* [TASK DETAILS]: Write the listing below out again in full, dropping its pictures.

* [DATA]:
◇ ◇ ◇

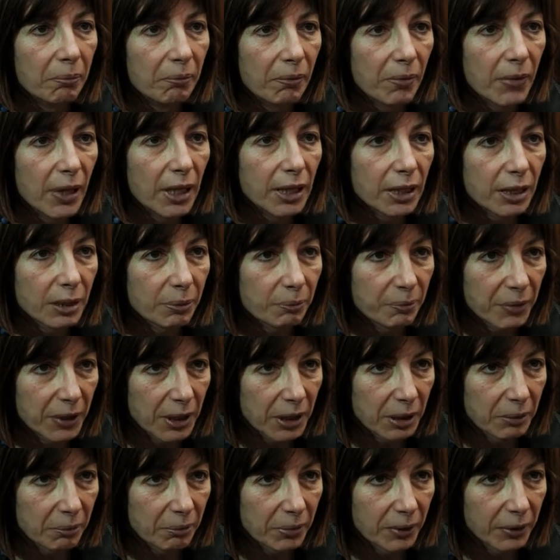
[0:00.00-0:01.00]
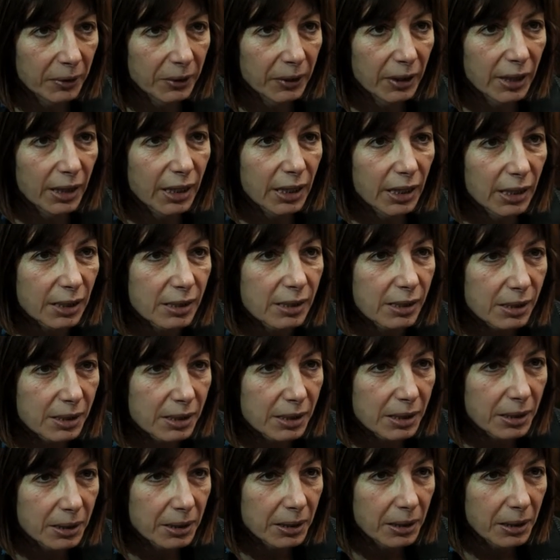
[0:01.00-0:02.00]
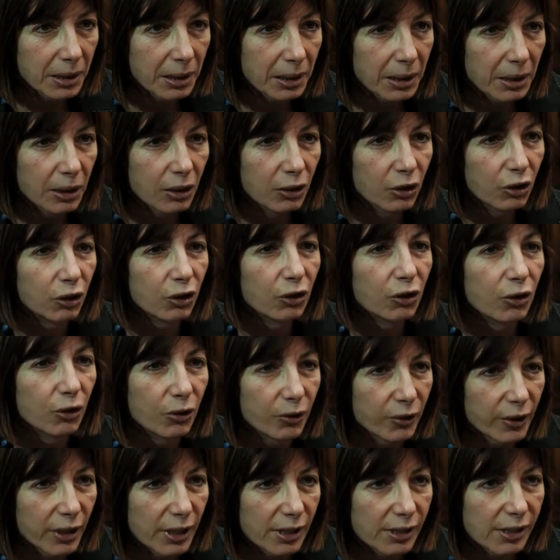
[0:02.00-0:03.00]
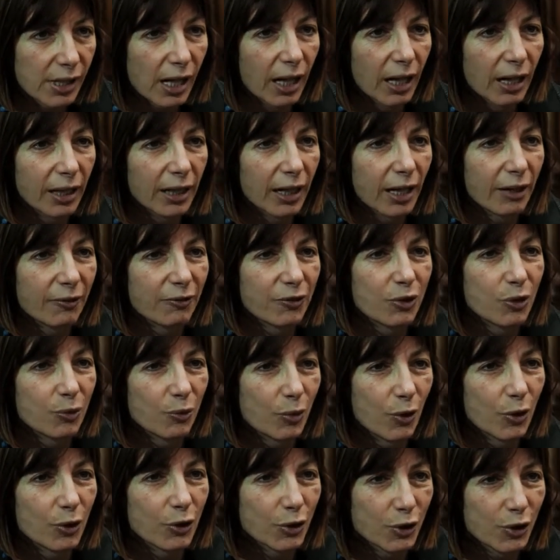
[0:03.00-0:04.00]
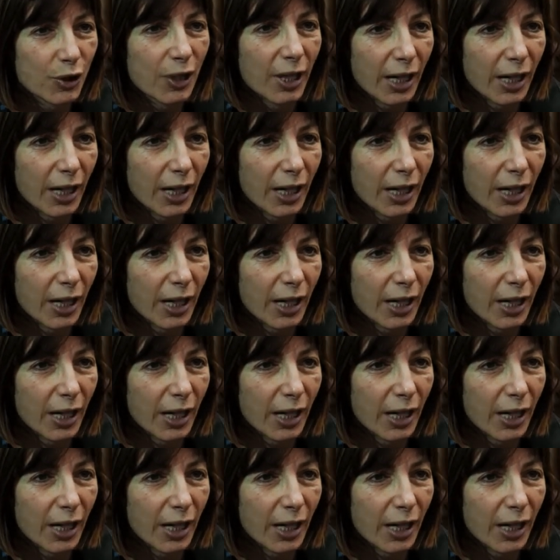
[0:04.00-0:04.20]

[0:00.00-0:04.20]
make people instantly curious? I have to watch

◇ ◇ ◇

* [RESULT BELOW]:
[0:00.00-0:01.00]
[0:01.00-0:02.00]
[0:02.00-0:03.00]
[0:03.00-0:04.00]
[0:04.00-0:04.20]

[0:00.00-0:04.20]
make people instantly curious? I have to watch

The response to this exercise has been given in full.